Glacial Erosional Landforms-

Cirque/Corrie-

  • Hollow basin cut into a mountain ridge.
  • It has steep sided slope on three sides, an open end on one side and a flat bottom.
  • When the ice melts, the cirque may develop into a tarn lake.

Glacial Trough-

  • Original stream-cut valley, further modified by glacial action.
  • It is a ‘U’ Shaped Valley. It at mature stage of valley formation.
  • Since glacial mass is heavy and slow moving, erosional activity is uniform – horizontally as well as vertically.
  • A steep sided and flat bottomed valley results, which has a ‘U’ shaped profile.

Hanging Valley-

  • Formed when smaller tributaries are unable to cut as deeply as bigger ones and remain ‘hanging’ at higher levels than the main valley as discordant tributaries.
  • A valley carved out by a small tributary glacier that joins with a valley carved out by a much larger glacier.

Arete-

  • Steep-sided, sharp-tipped summit with the glacial activity cutting into it from two

Horn-

  • Ridge that acquires a ‘horn’ shape when the glacial activity cuts it from more than two sides.
  • Fjord –
  • Steep-sided narrow entrance-like feature at the coast where the stream meets the coast.
  • Fjords are common in Norway, Greenland and New Zealand.

Glacial Depositional Landforms-

  • Glacial Depositional Landforms – eskers-morains

Outwash Plain-

  • When the glacier reaches its lowest point and melts, it leaves behind a stratified deposition material, consisting of rock debris, clay, sand, gravel etc.

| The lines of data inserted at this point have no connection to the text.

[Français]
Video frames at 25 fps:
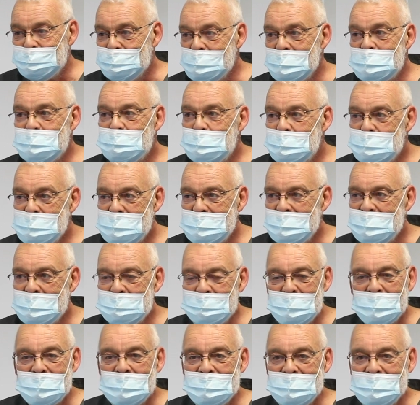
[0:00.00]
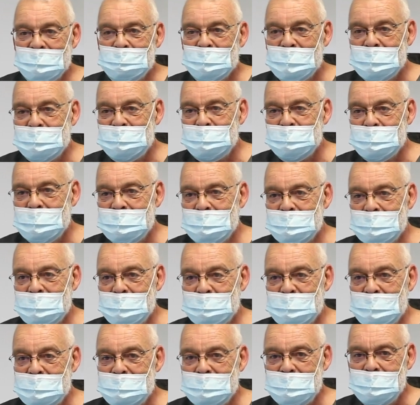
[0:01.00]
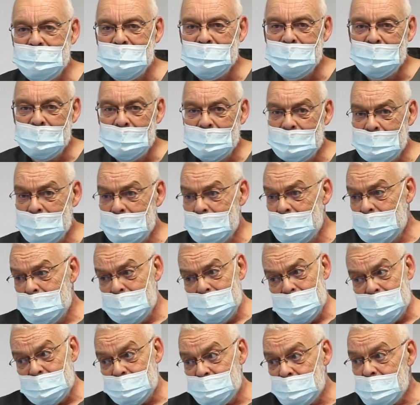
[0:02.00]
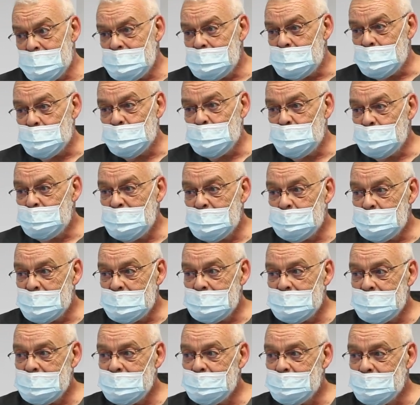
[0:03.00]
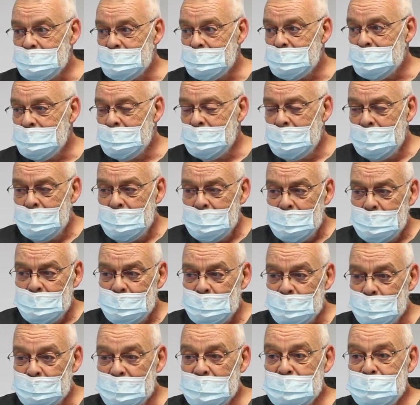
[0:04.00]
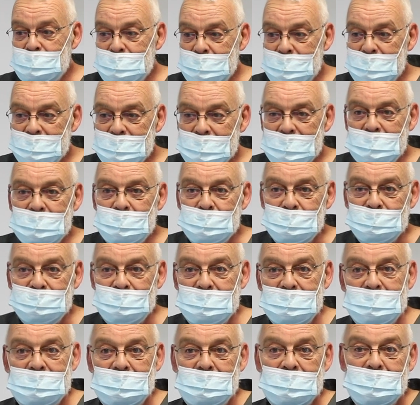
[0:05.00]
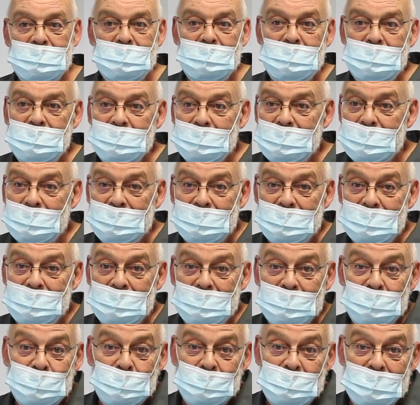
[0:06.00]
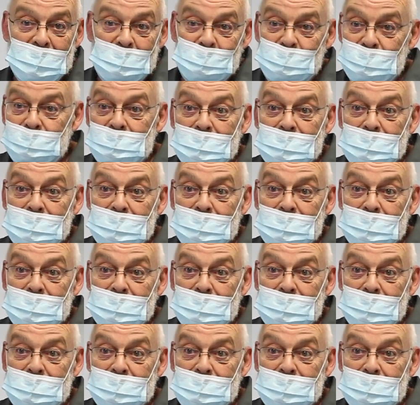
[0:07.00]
faut, exploser les paradigmes actuels de la médecine et voir si on ne peut pas passer de, machines très sophistiquées à, la chose la plus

This layered surface is called till plain or an outwash plain.

Esker-

  • Winding ridge of un-assorted depositions of rock, gravel, clay etc. running along a glacier in a till plain.
  • The eskers resemble the features of an embankment and are often used for making roads.

Kame Terraces-

  • Broken ridges or un-assorted depositions looking like hump in a till plain.

Drumlin-

  • They are smooth oval shaped ridge-like features composed mainly of glacial till with some masses of gravel and sand.
  • The long axes of drumlins are parallel to the direction of ice movement.
  • They may measure up to 1 km in length and 30 m or so in height.
  • The drumlin end facing the glacier is called the stoss end and is blunter and steeper than the other end called tail.

Kettle Holes-

  • Formed when the deposited material in a till plain gets depressed locally and forms a basin.

Moraine-

  • They are long ridges of deposits of glacial till.
  • Terminal moraines are long ridges of debris deposited at the end (toe) of the glaciers.
  • Lateral moraines form along the sides parallel to the glacial valleys.
  • Many valley glaciers retreating rapidly leave an irregular sheet of till over their valley floors called ground moraines.
  • The moraine in the centre of the glacial valley flanked by lateral moraines is called medial moraine.
  • They are imperfectly formed as compared to lateral moraines. Sometimes medial moraines are indistinguishable from ground moraines.

Conclusion-

In glacial landforms, glacial erosion landforms occur due to scouring of land surface due to deposition of ice and snow and glacial depositional landforms is the depositions of crushed rocks and sands after the melting of glacial.